### [Action item]
Could you restate word for word the lines running from the one with "[0:02.00-0:03.00]" to the end of the data, both ends included, but without pictures?
··· Data shown
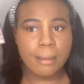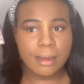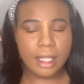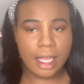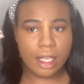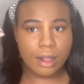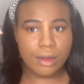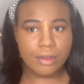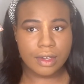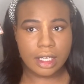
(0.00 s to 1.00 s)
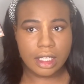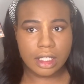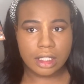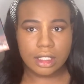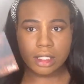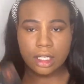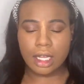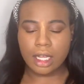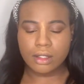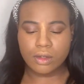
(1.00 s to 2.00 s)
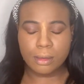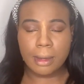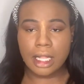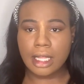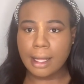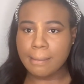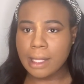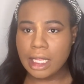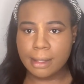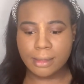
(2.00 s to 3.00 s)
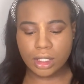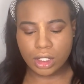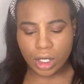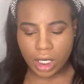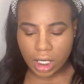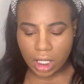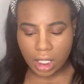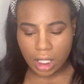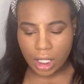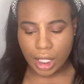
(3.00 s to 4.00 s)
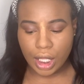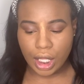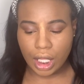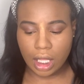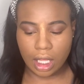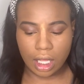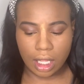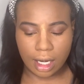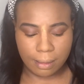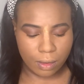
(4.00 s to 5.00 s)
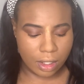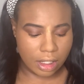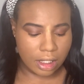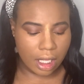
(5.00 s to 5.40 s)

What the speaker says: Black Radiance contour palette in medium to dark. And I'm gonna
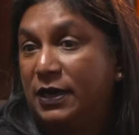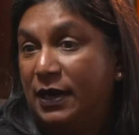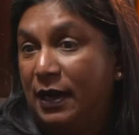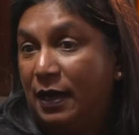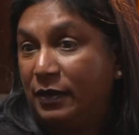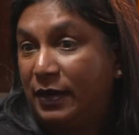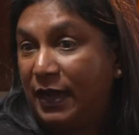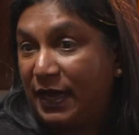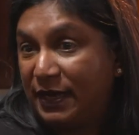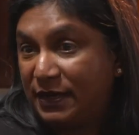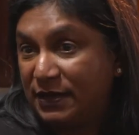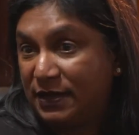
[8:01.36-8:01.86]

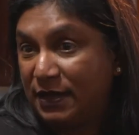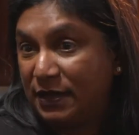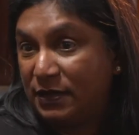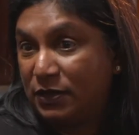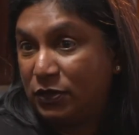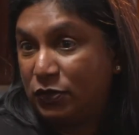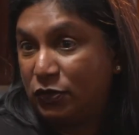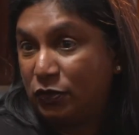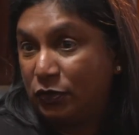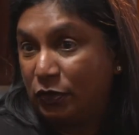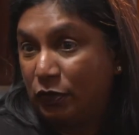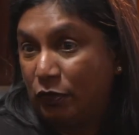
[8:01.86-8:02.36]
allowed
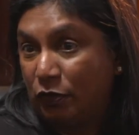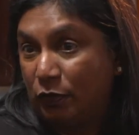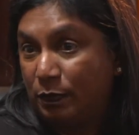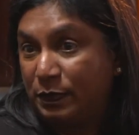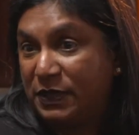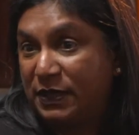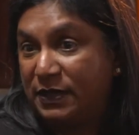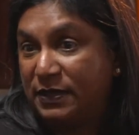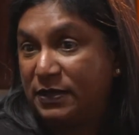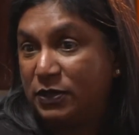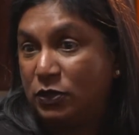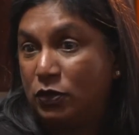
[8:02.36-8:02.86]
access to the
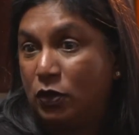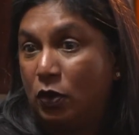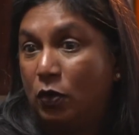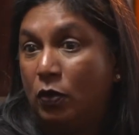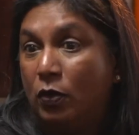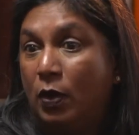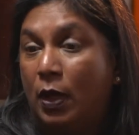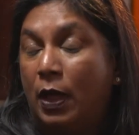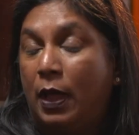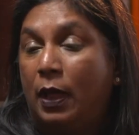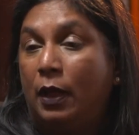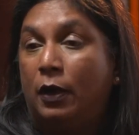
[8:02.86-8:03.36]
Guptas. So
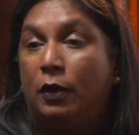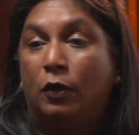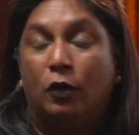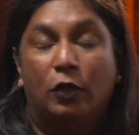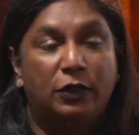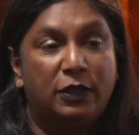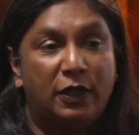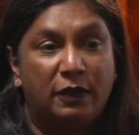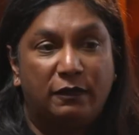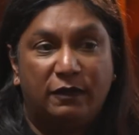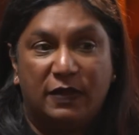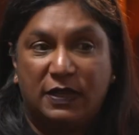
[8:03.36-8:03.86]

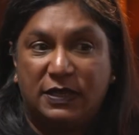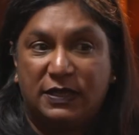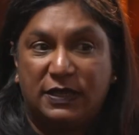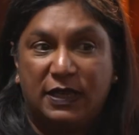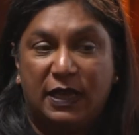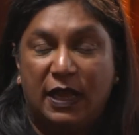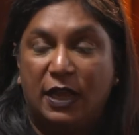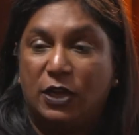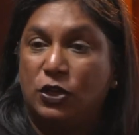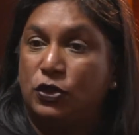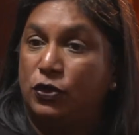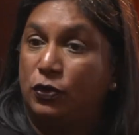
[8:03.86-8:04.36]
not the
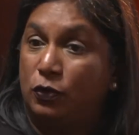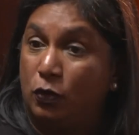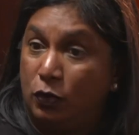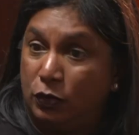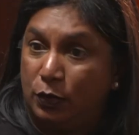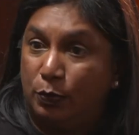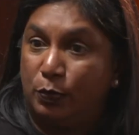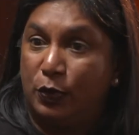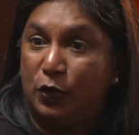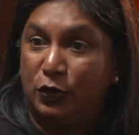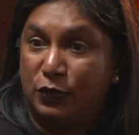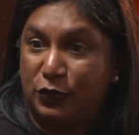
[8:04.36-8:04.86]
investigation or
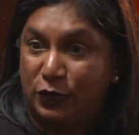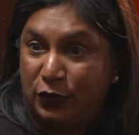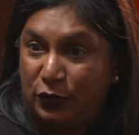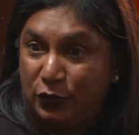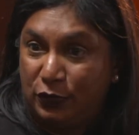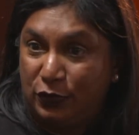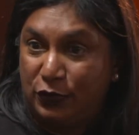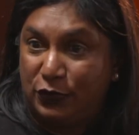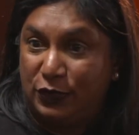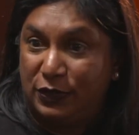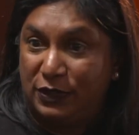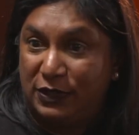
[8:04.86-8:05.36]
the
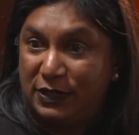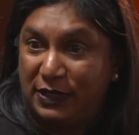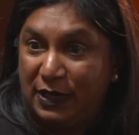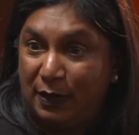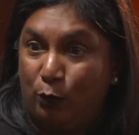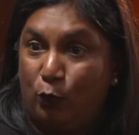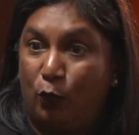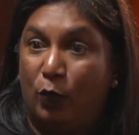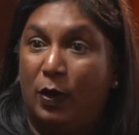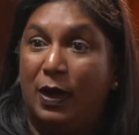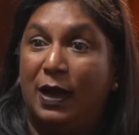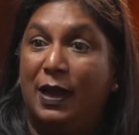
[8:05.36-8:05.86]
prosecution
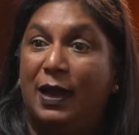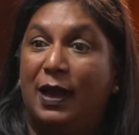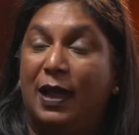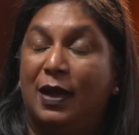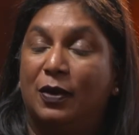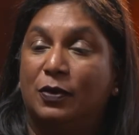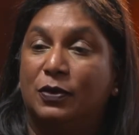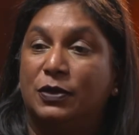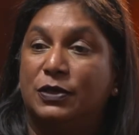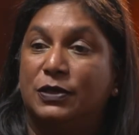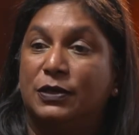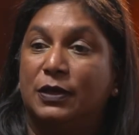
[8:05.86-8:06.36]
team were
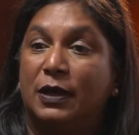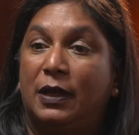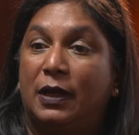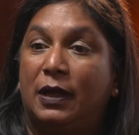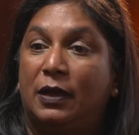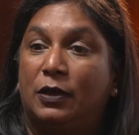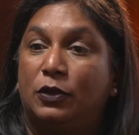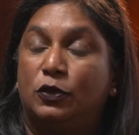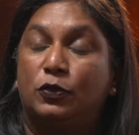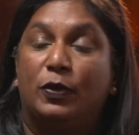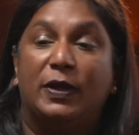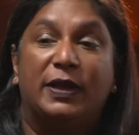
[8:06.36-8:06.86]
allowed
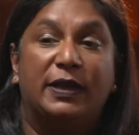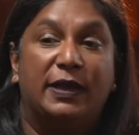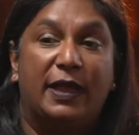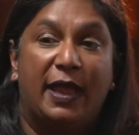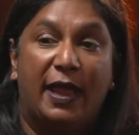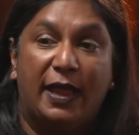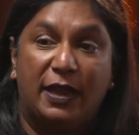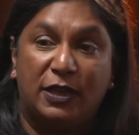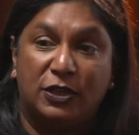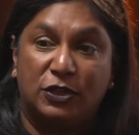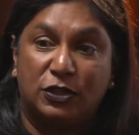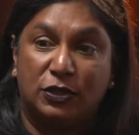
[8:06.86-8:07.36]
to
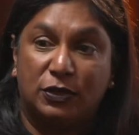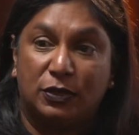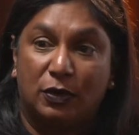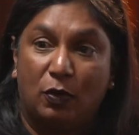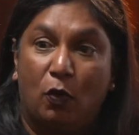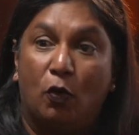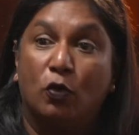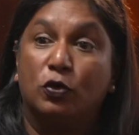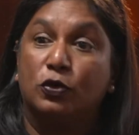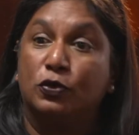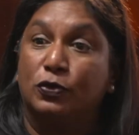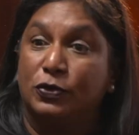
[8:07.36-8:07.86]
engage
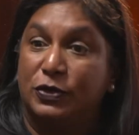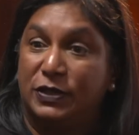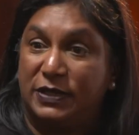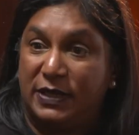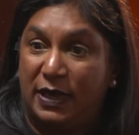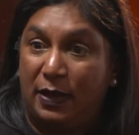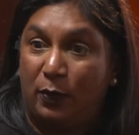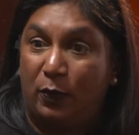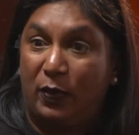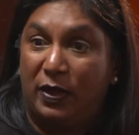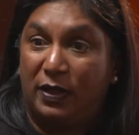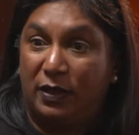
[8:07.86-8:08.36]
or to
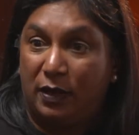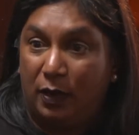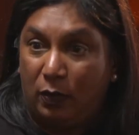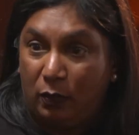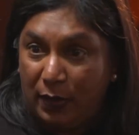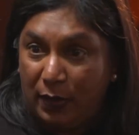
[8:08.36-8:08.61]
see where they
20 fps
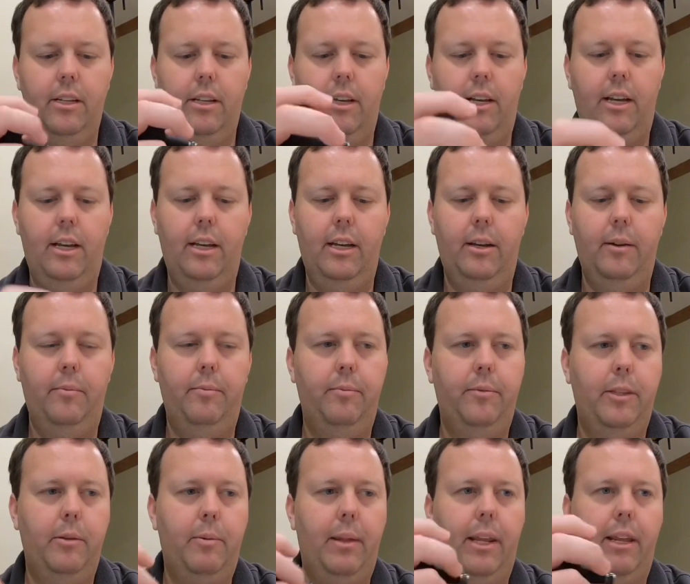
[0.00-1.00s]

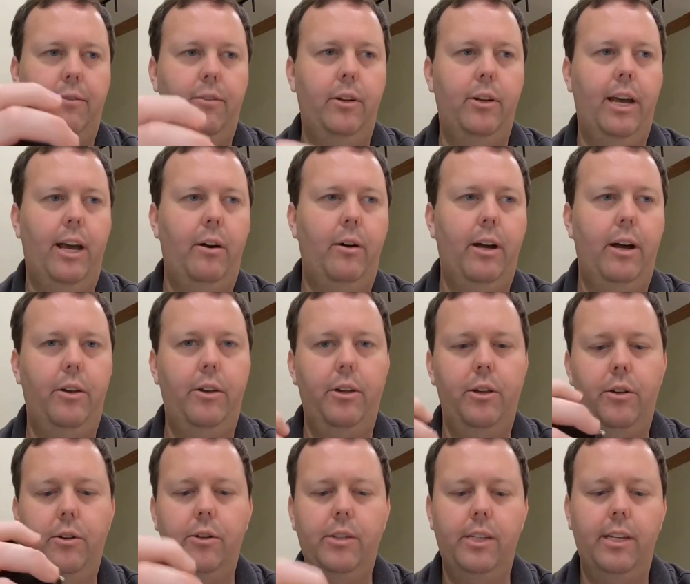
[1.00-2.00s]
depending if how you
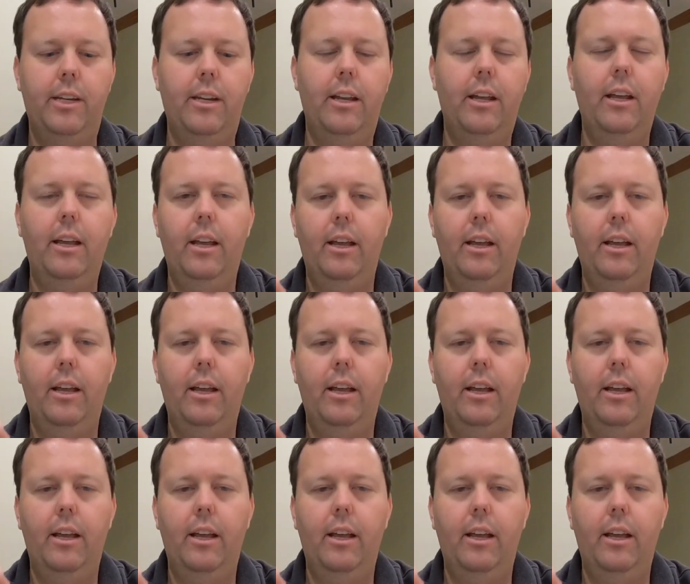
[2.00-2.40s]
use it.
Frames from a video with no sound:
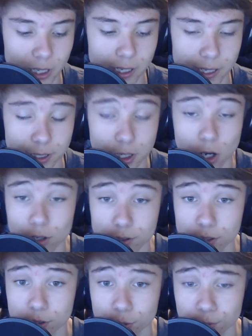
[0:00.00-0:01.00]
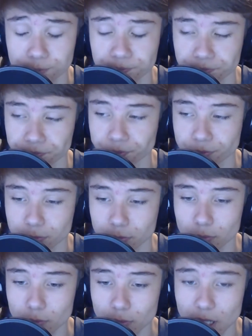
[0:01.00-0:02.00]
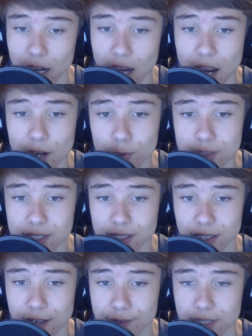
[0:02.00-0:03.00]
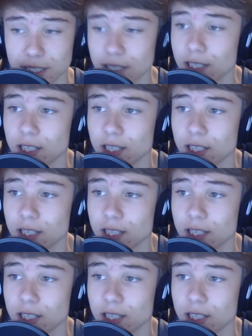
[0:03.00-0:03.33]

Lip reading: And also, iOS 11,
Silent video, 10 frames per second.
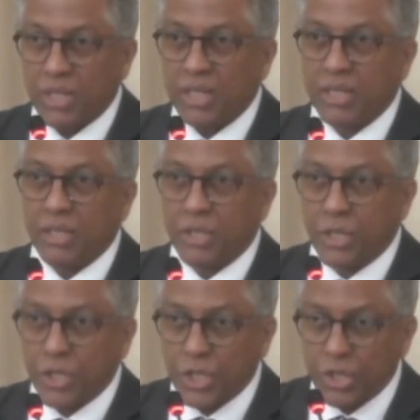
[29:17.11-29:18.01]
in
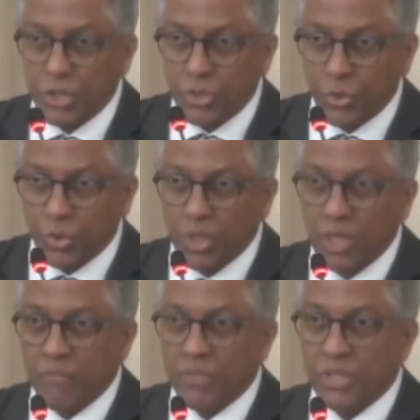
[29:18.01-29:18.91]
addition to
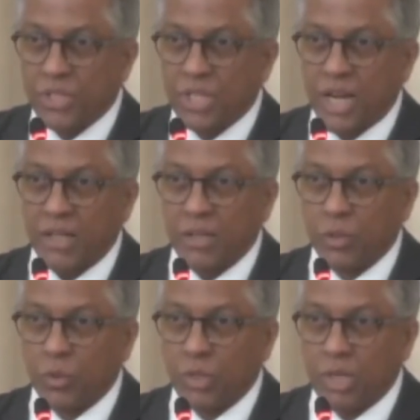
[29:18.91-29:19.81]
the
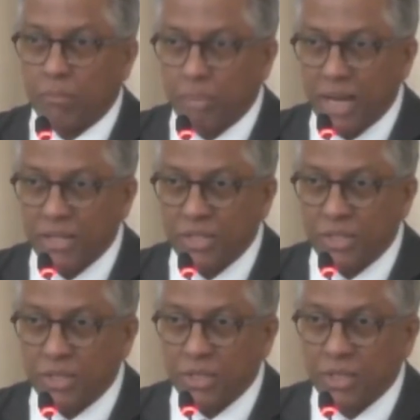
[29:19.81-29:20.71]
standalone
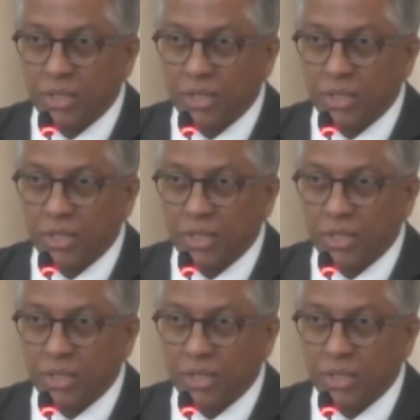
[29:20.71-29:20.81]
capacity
······
### [Output]
[0:02.00-0:03.00]
[0:03.00-0:03.33]

Lip reading: And also, iOS 11,
Silent video, 10 frames per second.
[29:17.11-29:18.01]
in
[29:18.01-29:18.91]
addition to
[29:18.91-29:19.81]
the
[29:19.81-29:20.71]
standalone
[29:20.71-29:20.81]
capacity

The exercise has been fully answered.